Mesa, AZ — May 1, 2003 — The past week has seen supply chain executive movement at auto industry supplier Federal-Mogul, aerospace giant Boeing and retailer Wal-Mart, even as an airplane crash over the weekend took the life of an executive at manufacturer Diebold.
At Southfield, Mich.-based Federal-Mogul Corp., Ramzi Hermiz, vice president for global supply chain announced the appointment of Dawn New-Echlin to the position of supplier diversity manager.
Federal-Mogul is a supplier of automotive components and subsystems serving the world's original equipment manufacturers and the aftermarket. At the company, New-Echlin will be responsible for developing and implementing a company-wide supplier diversity program. She is charged with identifying minority suppliers with whom Federal-Mogul can develop long-term supplier partnerships, and she is to work with the internal supply chain and sales organizations, as well as with external customers.
New-Echlin joined Federal-Mogul from Kenny Industrial Services, where she held the dual role of business development manager and supplier diversity coordinator. She has been involved with the Michigan Minority Business Development Council, including serving in leadership roles on Project One, a business initiative that brings together members from several corporations and minority business enterprises on a monthly basis to discuss business opportunities, joint ventures and training opportunities.
"Supplier diversity is an important element of our new business strategy," Hermiz said. "Having Dawn's experience will enhance our ability to attract minority supplier partners and demonstrates our commitment to meeting our customers' objectives."
Federal-Mogul recently formed its first strategic alliance with a minority-owned supplier, Paper Plas, a Detroit-based paper packaging and conversion services company. The alliance, announced April 2, will provide replacement engine gasket kits, focusing its marketing efforts on vehicle and equipment manufacturers that offer replacement parts in the United States.
Meanwhile, Chicago-based Boeing has announced the retirement of Robert Ingersoll and the appointment of Timothy Malishenko as corporate vice president of contracts and pricing.

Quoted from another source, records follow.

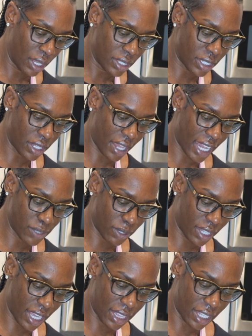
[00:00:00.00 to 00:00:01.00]
So that's what
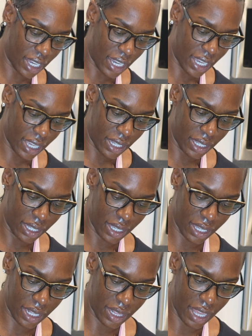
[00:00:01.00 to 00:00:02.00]
they thought
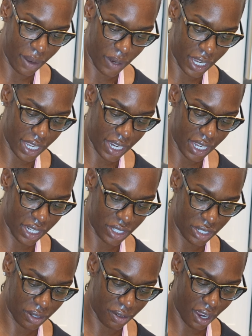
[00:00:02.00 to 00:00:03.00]
they were getting
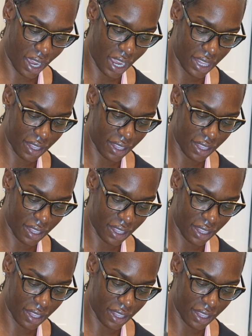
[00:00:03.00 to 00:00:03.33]
into, right?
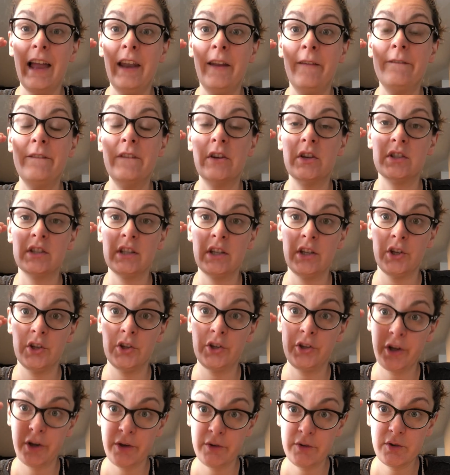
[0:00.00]
and it feels like
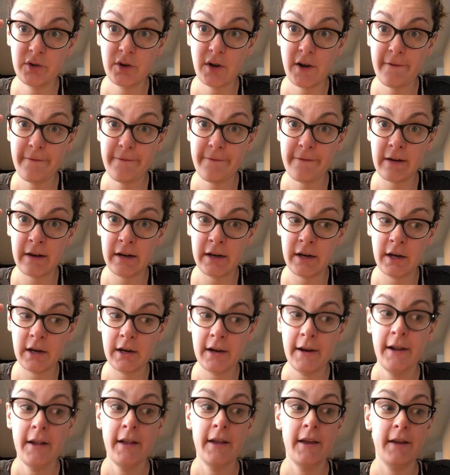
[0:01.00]
your toes are on
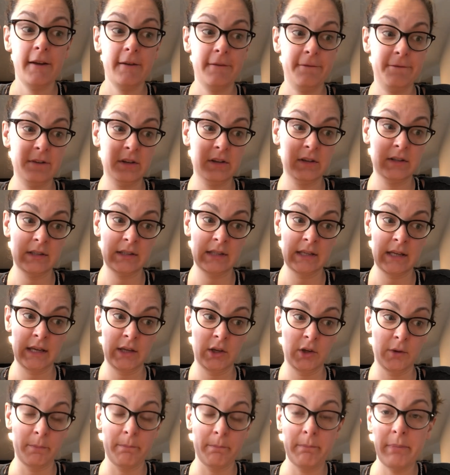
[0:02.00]
fire. It feels
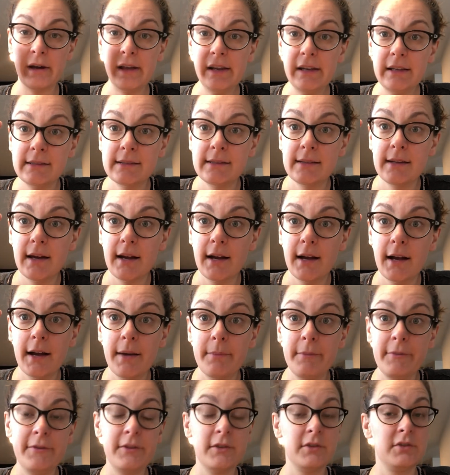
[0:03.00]
like your butt is
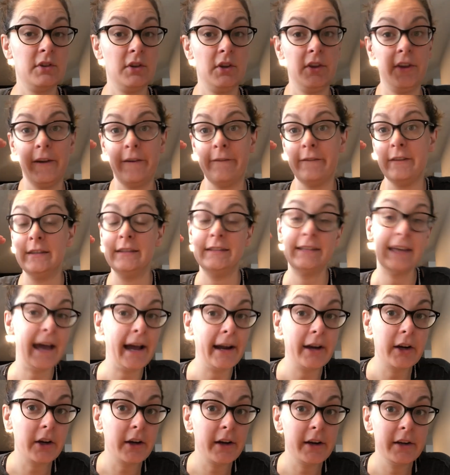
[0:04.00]
numb. It feels like you have a
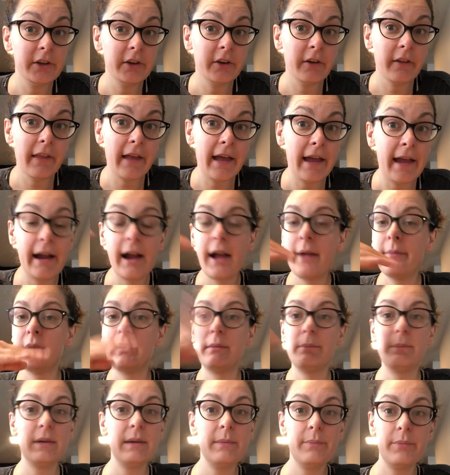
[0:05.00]
dagger in your leg. I
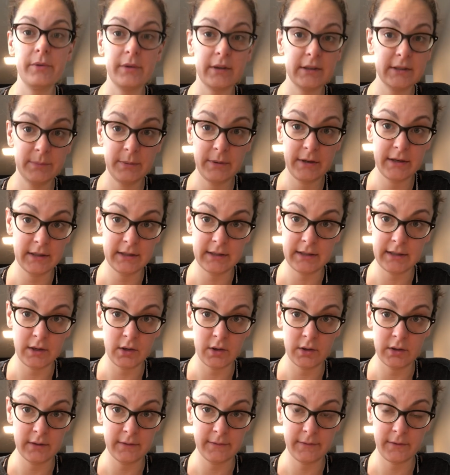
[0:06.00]
mean, people experience it
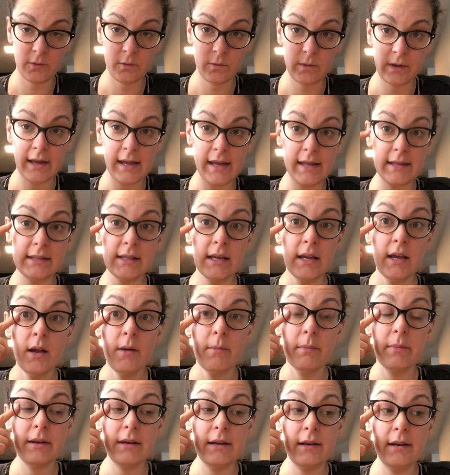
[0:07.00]
all different ways,
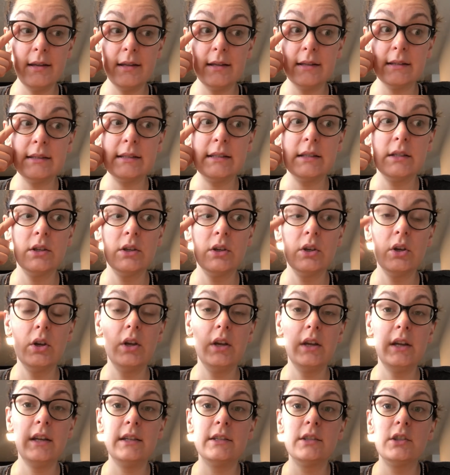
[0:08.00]
but it is
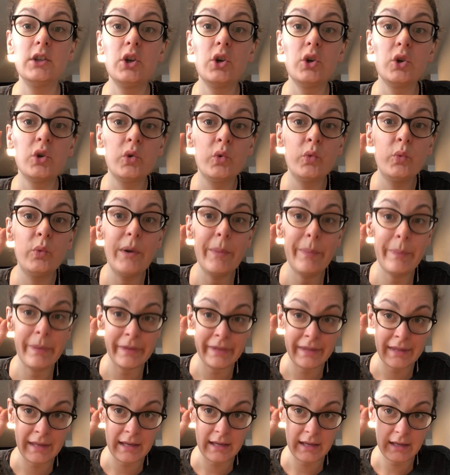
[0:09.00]

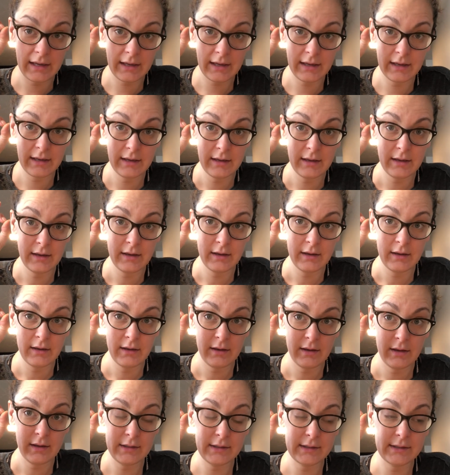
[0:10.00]
crippling.
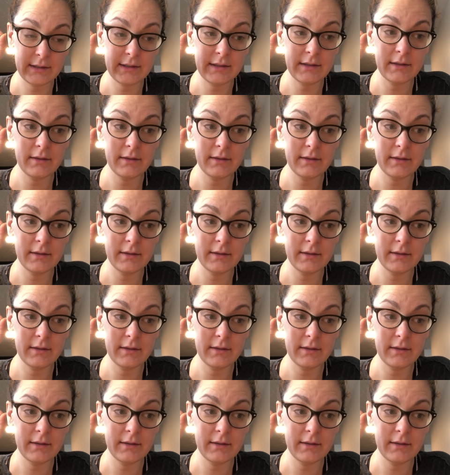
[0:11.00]
It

Ingersoll, a 36-year Boeing veteran, had since 1999 been responsible for policy, guidance and oversight of contracting processes across the $54 billion aerospace company and has overseen company compliance in contracts and pricing and export/import matters.
Malishenko, who will replace Ingersoll, has been serving as vice president of contracts and pricing for Boeing Integrated Defense Systems, where he has overseen contracts, pricing and export management for operations, policy, processes and ongoing evaluations of business transactions and program performance.
Malishenko joined Boeing in February 2001, after serving 31 years in the U.S. Air Force. At the time of his retirement, he was director of the Defense Contract Management Agency in Washington, D.C. From 1995 to 1997, he served as the deputy assistant secretary of the Air Force for contracting. In these positions, he served in a range of defense acquisition programs, including contract management, space, aeronautical, international and electronic systems.
At the Department of Defense (DoD), Malishenko was a leader in the development and deployment of standard business systems, and he led the DoD effort that developed the end-to-end procurement process model and numerous common process initiatives.
Malishenko is a fellow of the National Contract Management Association (NCMA) and serves on its board of advisors.
Elsewhere, Bentonville, Ark.-based Wal-Mart Stores announced a realignment of responsibilities among several of its senior executives, including the promotion of Tom Coughlin to the position of executive vice president and vice chairman.
In this new role, Coughlin will continue to be responsible for the U.S. retail operations of Wal-Mart stores and also assumes responsibility for key support functions such as logistics, real estate development and global procurement.
He also assumes responsibility for the company's online operation, Walmart.com. Coughlin will continue to report to Lee Scott, president and CEO of Wal-Mart Stores.
Coughlin joined Wal-Mart in 1978. During his 25-year career with the company, he has served in leadership positions in loss prevention and human resources.
Finally, the supply chain community was saddened this week to learn that Wesley Vance, chief operating officer of manufacturer Diebold Inc., died over the weekend when the private plane he was piloting crashed southeast of Columbus, Ohio.
Vance joined North Canton, Ohio-based Diebold in October 2000 as president of the company's North America business unit and was named COO for Diebold in 2001. He was responsible for managing the company's global operations including research, development, manufacturing, purchasing, human resources, sales and service.
"Since joining Diebold less than three years ago, Wes has had a profound impact, spearheading extensive cultural and operational changes throughout the company," said Walden O'Dell, chairman, president and CEO of Diebold. "All who knew and worked with Wes were impressed by his dedication, positive outlook, and his warm and friendly manner. He will be greatly missed."
O'Dell is assuming the company's day-to-day, operational responsibilities until a successor is named.
A native of Albuquerque, N.M., Vance, 45, is survived by his wife and five children.